SOURCE DATA section start

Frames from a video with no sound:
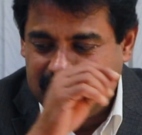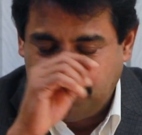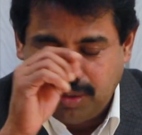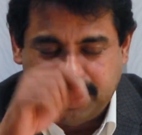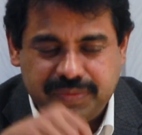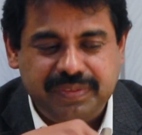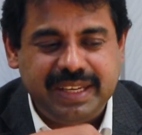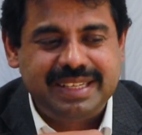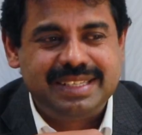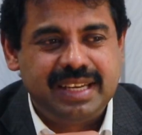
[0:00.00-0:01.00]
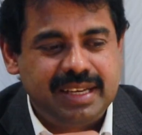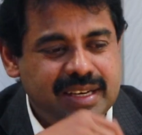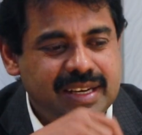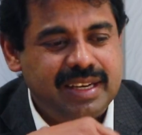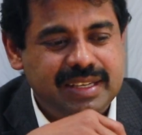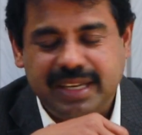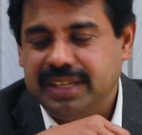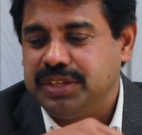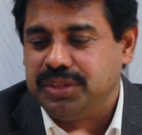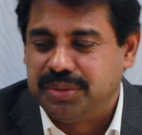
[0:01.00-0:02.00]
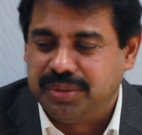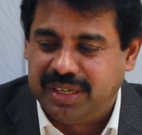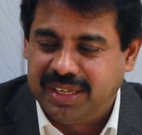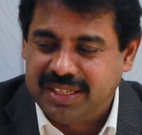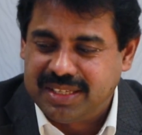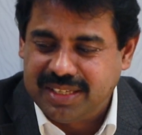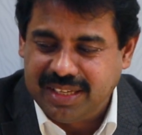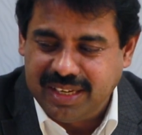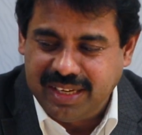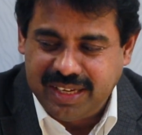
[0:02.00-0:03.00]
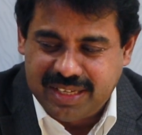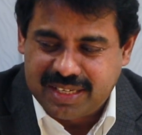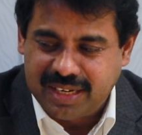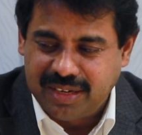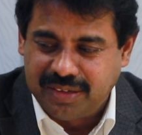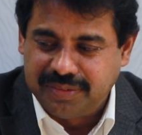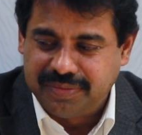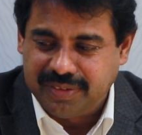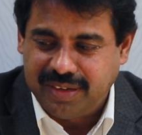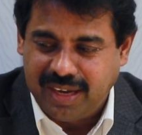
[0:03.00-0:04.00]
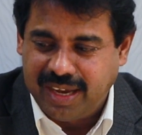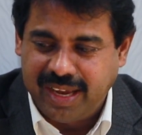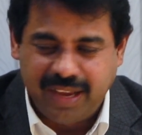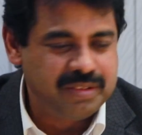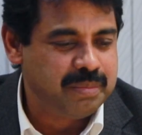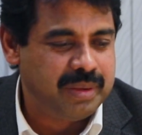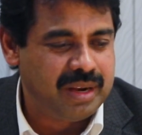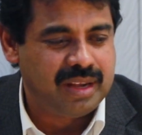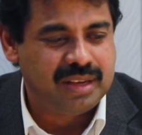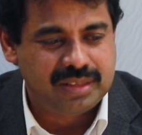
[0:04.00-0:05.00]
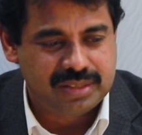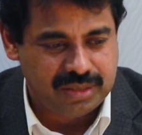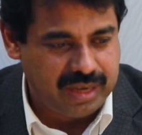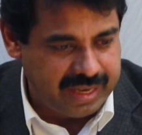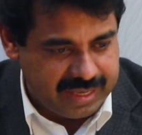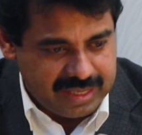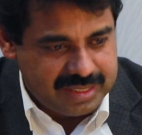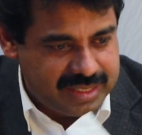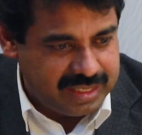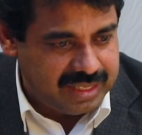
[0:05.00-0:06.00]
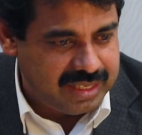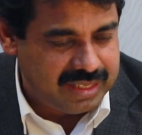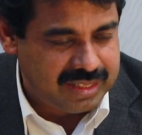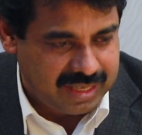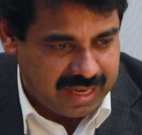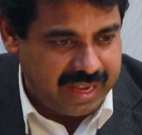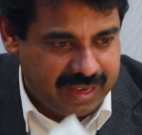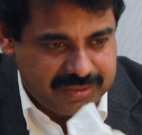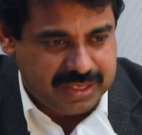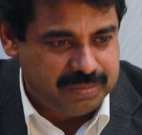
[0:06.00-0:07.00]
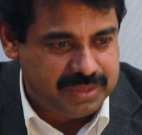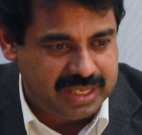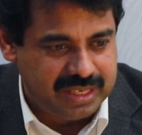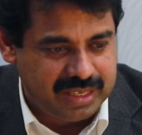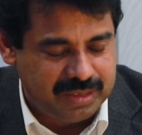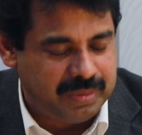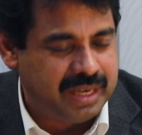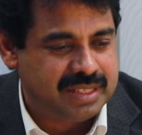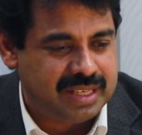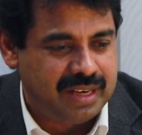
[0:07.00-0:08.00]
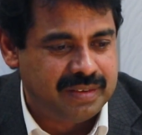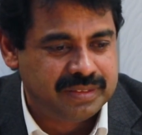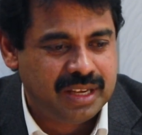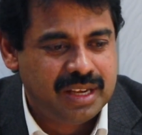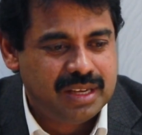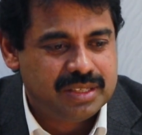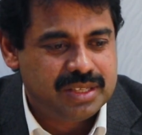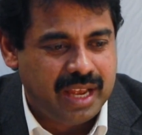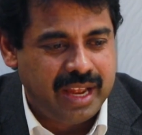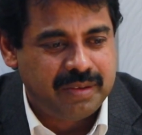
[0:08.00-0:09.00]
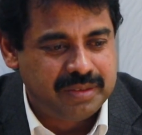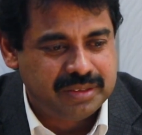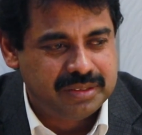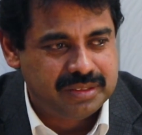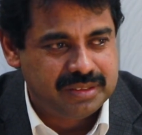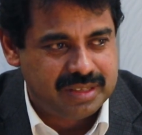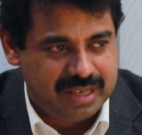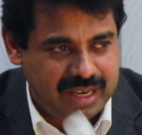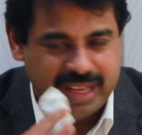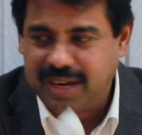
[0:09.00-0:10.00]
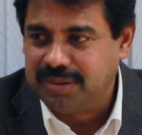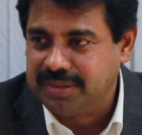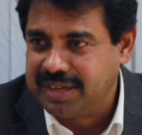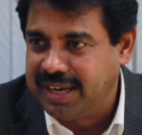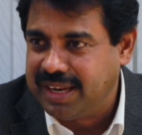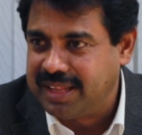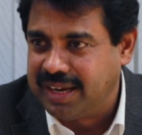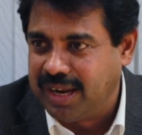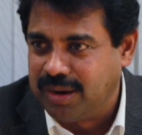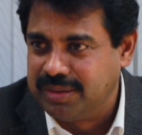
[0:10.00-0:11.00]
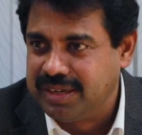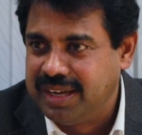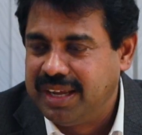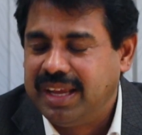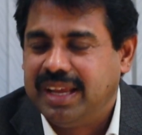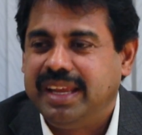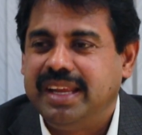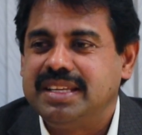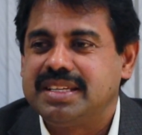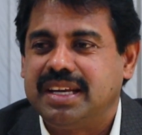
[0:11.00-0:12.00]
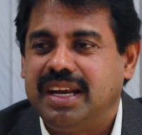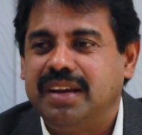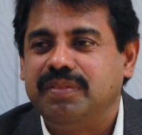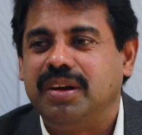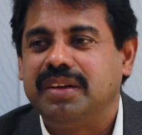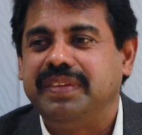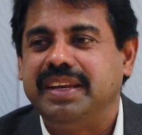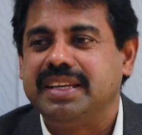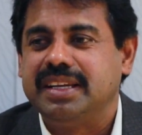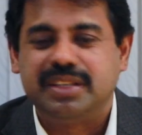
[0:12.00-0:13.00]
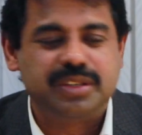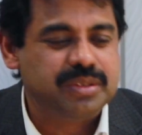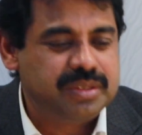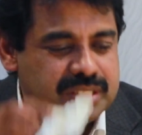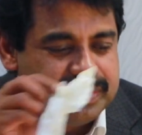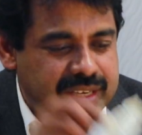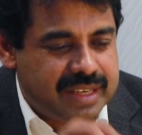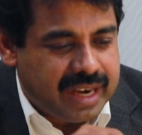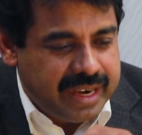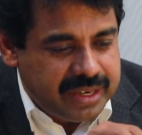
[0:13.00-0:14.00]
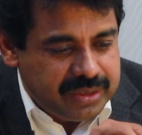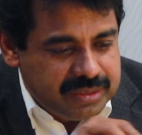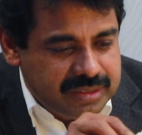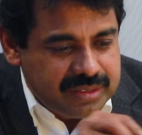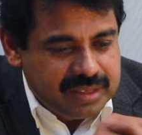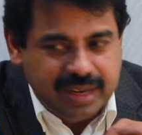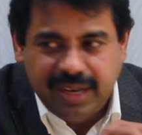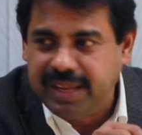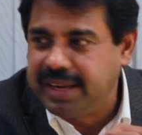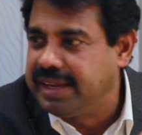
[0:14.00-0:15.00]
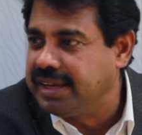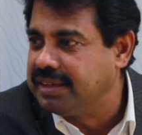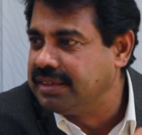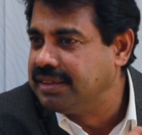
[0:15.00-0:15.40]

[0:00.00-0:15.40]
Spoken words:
What we generally tend to do is, instead of, I have a mirror, so I can see that I have some sin in myself, so I have to clear that out. Instead, what we tend to do is, we try to clear here.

SOURCE DATA section end

» HOW TO COMPLETE THIS TASK: Please restate the data word for word, leaving out any picture it holds.

» ANSWER BELOW:
Frames from a video with no sound:
[0:00.00-0:01.00]
[0:01.00-0:02.00]
[0:02.00-0:03.00]
[0:03.00-0:04.00]
[0:04.00-0:05.00]
[0:05.00-0:06.00]
[0:06.00-0:07.00]
[0:07.00-0:08.00]
[0:08.00-0:09.00]
[0:09.00-0:10.00]
[0:10.00-0:11.00]
[0:11.00-0:12.00]
[0:12.00-0:13.00]
[0:13.00-0:14.00]
[0:14.00-0:15.00]
[0:15.00-0:15.40]

[0:00.00-0:15.40]
Spoken words:
What we generally tend to do is, instead of, I have a mirror, so I can see that I have some sin in myself, so I have to clear that out. Instead, what we tend to do is, we try to clear here.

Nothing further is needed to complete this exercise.